Meanwhile, I still hope you may consider to add necessary static libraries to the x64-linux tar.gz. Doing this will benefit more users. I really appreciate that you build a statically linked crystal binary, which makes things much easier. Shipping a few more static libraries would be perfect. For the time being, I will provide my own x64-linux crystal package by adding libevent.a and libpcre.a.

bcardiff commented 4 years ago

@RX14 do you recall the rational behind dropping those libraries in distribution-scripts with respect what was done in the omnibus originally?

RX14 commented 4 years ago

Because gc isn't packaged - or new enough - in every distro. We got actual errors from users when they were using the distro libgc package. The same was not true with pcre or libevent - people installed the distro package and it just worked. Now, the reason is because we ship a patch libgc for MT.

I agree the solution is conda or similar. If people don't have root, they need a user-mode package manager. conda, nix and linuxbrew fill that role.

lh3 commented 4 years ago

@RX14 Thanks for the explanation. I respect your decision. Just curious: have libevent.a and libpcre.a caused troubles when they were shipped with the binary tar.gz?

straight-shoota commented 4 years ago

I don't think the reason they were dropped is that they caused trouble, but they're simply non-essential. It's better not to drag that baggage in the core project when it's not necessary.

asterite commented 4 years ago

But they are not baggage. They are essential to every crystal program. That's the reason why we distributed them statically. I didn't know that changed.

Sure, libyaml is required if you use yaml, same goes for libgmp for BigInt and such, and maybe we should include those.

RX14 commented 4 years ago

They are baggage because they're more things we need to maintain.

There's a fairly rare usecase (not having root access) where this is a problem, so I wouldn't rush to change this.

straight-shoota commented 4 years ago

@asterite I don't mean the libraries themselves are baggage but maintining their distribution with crystal requires a lot of additional work. Of course, if we can get a full batteries-included distribution package without much effort, I'm all in.

Even not having root access is not really a problem.

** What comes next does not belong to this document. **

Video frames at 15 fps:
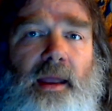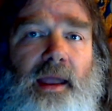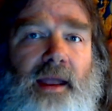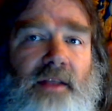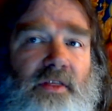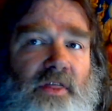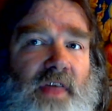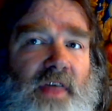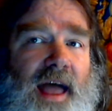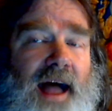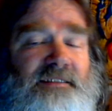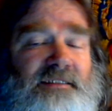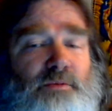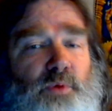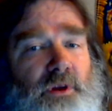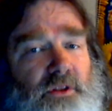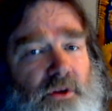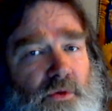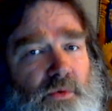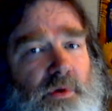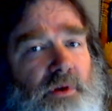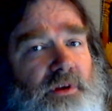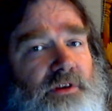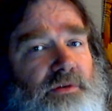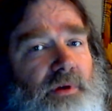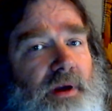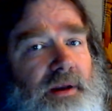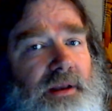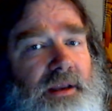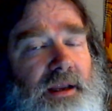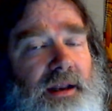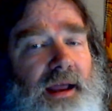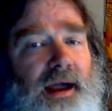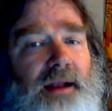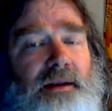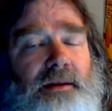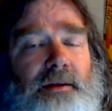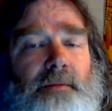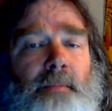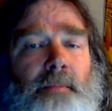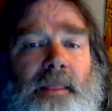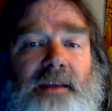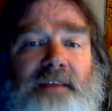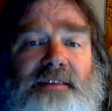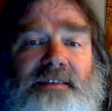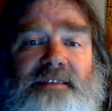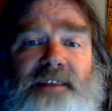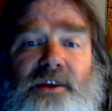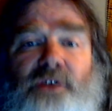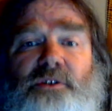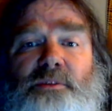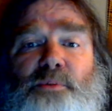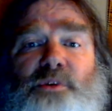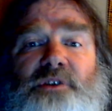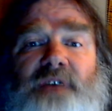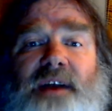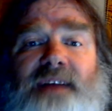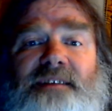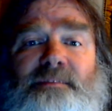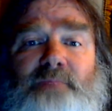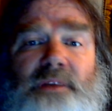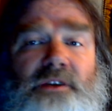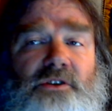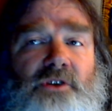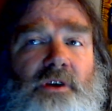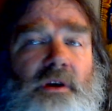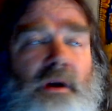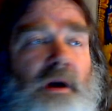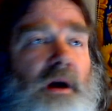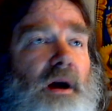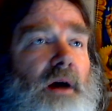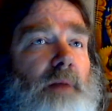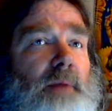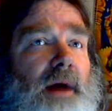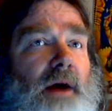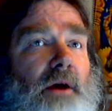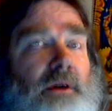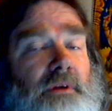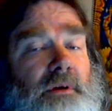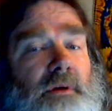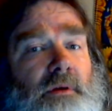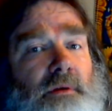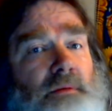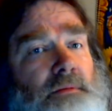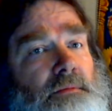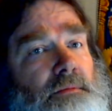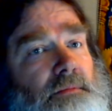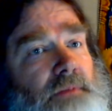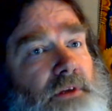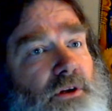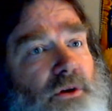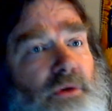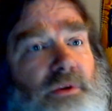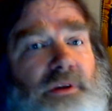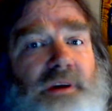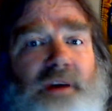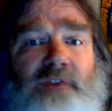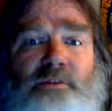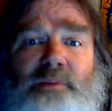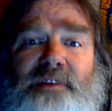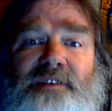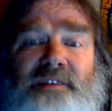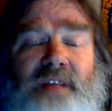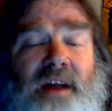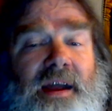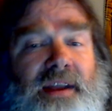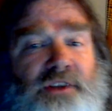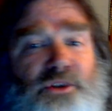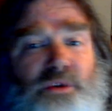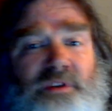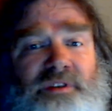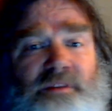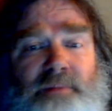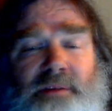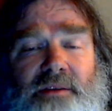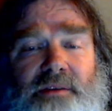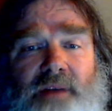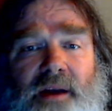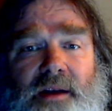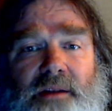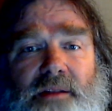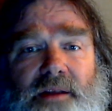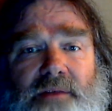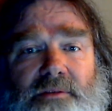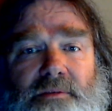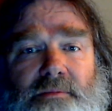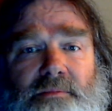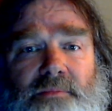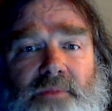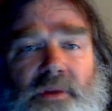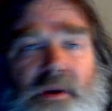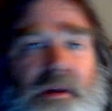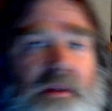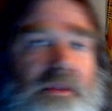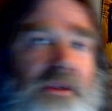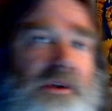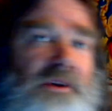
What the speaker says: And that's what they're really trying to get at. It's there to protect speech about, you know, the government's lying to us about 9/11. The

You can get the libraries without root. There are specific non-root package managers. Or you can just download it.

asterite commented 4 years ago

But aren't these libraries already available for download? We would just need one step in the build process which is to download them and put them in the tar.gz

lh3 commented 4 years ago

There's a fairly rare usecase (not having root access)

Probably >90% users in the field of bioinformatics don't have root access. I am reasonably certain that quite a few other fields in academia have the same problem.

maintaining their distribution with crystal requires a lot of additional work.

You can compile the two libraries once and copy them to future binary packages. You may only upgrade them occasionally.

Or you can just download it.

The purpose of providing statically linked crystal binary is to make it run on every linux. Not shipping essential libraries with crystal has defeated the goal.

RX14 commented 4 years ago

You may only upgrade them occasionally.

And we have to track them for security issues and make sure we keep them fairly well up to date. libpcre especially is a CVE quagmire as it JITs code.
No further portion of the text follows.